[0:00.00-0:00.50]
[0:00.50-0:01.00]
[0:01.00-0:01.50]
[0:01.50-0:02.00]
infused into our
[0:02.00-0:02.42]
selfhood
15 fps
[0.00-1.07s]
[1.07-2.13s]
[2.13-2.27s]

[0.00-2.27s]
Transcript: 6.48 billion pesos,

**Prompt:** All records shown above must be set down again verbatim.

**Solution to this problem:**
[0:00.00-0:00.50]
[0:00.50-0:01.00]
[0:01.00-0:01.50]
[0:01.50-0:02.00]
infused into our
[0:02.00-0:02.42]
selfhood
15 fps
[0.00-1.07s]
[1.07-2.13s]
[2.13-2.27s]

[0.00-2.27s]
Transcript: 6.48 billion pesos,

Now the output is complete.